• [What the task requires]
What is needed here is an exact copy of every record below.

───── Data listing

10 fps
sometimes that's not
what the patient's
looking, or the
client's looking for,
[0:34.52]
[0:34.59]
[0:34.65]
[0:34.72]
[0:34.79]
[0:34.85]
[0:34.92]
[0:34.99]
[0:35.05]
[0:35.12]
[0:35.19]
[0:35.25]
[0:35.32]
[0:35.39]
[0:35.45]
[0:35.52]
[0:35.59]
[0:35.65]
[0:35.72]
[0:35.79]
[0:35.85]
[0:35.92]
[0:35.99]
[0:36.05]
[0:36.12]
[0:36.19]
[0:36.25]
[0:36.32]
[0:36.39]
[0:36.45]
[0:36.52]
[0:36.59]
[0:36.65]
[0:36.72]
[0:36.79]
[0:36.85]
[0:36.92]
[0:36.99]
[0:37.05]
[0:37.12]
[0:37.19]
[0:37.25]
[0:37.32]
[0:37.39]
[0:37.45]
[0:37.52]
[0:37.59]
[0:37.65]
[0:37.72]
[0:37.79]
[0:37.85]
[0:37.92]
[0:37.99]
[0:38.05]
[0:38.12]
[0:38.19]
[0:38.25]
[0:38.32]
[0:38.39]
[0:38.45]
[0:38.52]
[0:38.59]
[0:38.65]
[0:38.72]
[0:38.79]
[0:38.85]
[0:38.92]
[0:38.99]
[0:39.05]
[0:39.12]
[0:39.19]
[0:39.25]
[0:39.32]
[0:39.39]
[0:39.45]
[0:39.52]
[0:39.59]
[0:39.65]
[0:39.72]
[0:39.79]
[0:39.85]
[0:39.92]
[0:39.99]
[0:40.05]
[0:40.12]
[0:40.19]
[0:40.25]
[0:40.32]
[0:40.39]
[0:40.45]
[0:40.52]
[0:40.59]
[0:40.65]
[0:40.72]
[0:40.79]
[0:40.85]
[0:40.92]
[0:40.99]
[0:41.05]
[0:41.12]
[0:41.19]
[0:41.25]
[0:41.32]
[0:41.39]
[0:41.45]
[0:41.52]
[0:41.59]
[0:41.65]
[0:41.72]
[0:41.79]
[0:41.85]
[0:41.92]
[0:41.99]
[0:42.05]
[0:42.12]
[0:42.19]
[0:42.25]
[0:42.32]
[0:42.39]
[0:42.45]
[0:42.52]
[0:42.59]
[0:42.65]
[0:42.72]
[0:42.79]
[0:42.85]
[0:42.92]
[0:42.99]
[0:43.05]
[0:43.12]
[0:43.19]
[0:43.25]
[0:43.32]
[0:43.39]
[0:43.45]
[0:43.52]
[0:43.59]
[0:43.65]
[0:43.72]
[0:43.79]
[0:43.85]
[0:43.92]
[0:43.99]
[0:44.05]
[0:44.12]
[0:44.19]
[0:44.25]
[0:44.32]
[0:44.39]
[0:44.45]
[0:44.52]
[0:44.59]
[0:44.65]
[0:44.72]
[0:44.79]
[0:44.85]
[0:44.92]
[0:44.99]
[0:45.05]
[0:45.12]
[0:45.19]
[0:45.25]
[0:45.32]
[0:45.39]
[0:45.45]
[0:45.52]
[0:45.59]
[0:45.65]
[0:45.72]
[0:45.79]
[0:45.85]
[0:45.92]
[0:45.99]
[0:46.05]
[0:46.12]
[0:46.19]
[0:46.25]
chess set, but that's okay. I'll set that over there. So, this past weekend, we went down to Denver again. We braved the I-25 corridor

──────────

• [Exercise result]
10 fps
sometimes that's not
what the patient's
looking, or the
client's looking for,
[0:34.52]
[0:34.59]
[0:34.65]
[0:34.72]
[0:34.79]
[0:34.85]
[0:34.92]
[0:34.99]
[0:35.05]
[0:35.12]
[0:35.19]
[0:35.25]
[0:35.32]
[0:35.39]
[0:35.45]
[0:35.52]
[0:35.59]
[0:35.65]
[0:35.72]
[0:35.79]
[0:35.85]
[0:35.92]
[0:35.99]
[0:36.05]
[0:36.12]
[0:36.19]
[0:36.25]
[0:36.32]
[0:36.39]
[0:36.45]
[0:36.52]
[0:36.59]
[0:36.65]
[0:36.72]
[0:36.79]
[0:36.85]
[0:36.92]
[0:36.99]
[0:37.05]
[0:37.12]
[0:37.19]
[0:37.25]
[0:37.32]
[0:37.39]
[0:37.45]
[0:37.52]
[0:37.59]
[0:37.65]
[0:37.72]
[0:37.79]
[0:37.85]
[0:37.92]
[0:37.99]
[0:38.05]
[0:38.12]
[0:38.19]
[0:38.25]
[0:38.32]
[0:38.39]
[0:38.45]
[0:38.52]
[0:38.59]
[0:38.65]
[0:38.72]
[0:38.79]
[0:38.85]
[0:38.92]
[0:38.99]
[0:39.05]
[0:39.12]
[0:39.19]
[0:39.25]
[0:39.32]
[0:39.39]
[0:39.45]
[0:39.52]
[0:39.59]
[0:39.65]
[0:39.72]
[0:39.79]
[0:39.85]
[0:39.92]
[0:39.99]
[0:40.05]
[0:40.12]
[0:40.19]
[0:40.25]
[0:40.32]
[0:40.39]
[0:40.45]
[0:40.52]
[0:40.59]
[0:40.65]
[0:40.72]
[0:40.79]
[0:40.85]
[0:40.92]
[0:40.99]
[0:41.05]
[0:41.12]
[0:41.19]
[0:41.25]
[0:41.32]
[0:41.39]
[0:41.45]
[0:41.52]
[0:41.59]
[0:41.65]
[0:41.72]
[0:41.79]
[0:41.85]
[0:41.92]
[0:41.99]
[0:42.05]
[0:42.12]
[0:42.19]
[0:42.25]
[0:42.32]
[0:42.39]
[0:42.45]
[0:42.52]
[0:42.59]
[0:42.65]
[0:42.72]
[0:42.79]
[0:42.85]
[0:42.92]
[0:42.99]
[0:43.05]
[0:43.12]
[0:43.19]
[0:43.25]
[0:43.32]
[0:43.39]
[0:43.45]
[0:43.52]
[0:43.59]
[0:43.65]
[0:43.72]
[0:43.79]
[0:43.85]
[0:43.92]
[0:43.99]
[0:44.05]
[0:44.12]
[0:44.19]
[0:44.25]
[0:44.32]
[0:44.39]
[0:44.45]
[0:44.52]
[0:44.59]
[0:44.65]
[0:44.72]
[0:44.79]
[0:44.85]
[0:44.92]
[0:44.99]
[0:45.05]
[0:45.12]
[0:45.19]
[0:45.25]
[0:45.32]
[0:45.39]
[0:45.45]
[0:45.52]
[0:45.59]
[0:45.65]
[0:45.72]
[0:45.79]
[0:45.85]
[0:45.92]
[0:45.99]
[0:46.05]
[0:46.12]
[0:46.19]
[0:46.25]
chess set, but that's okay. I'll set that over there. So, this past weekend, we went down to Denver again. We braved the I-25 corridor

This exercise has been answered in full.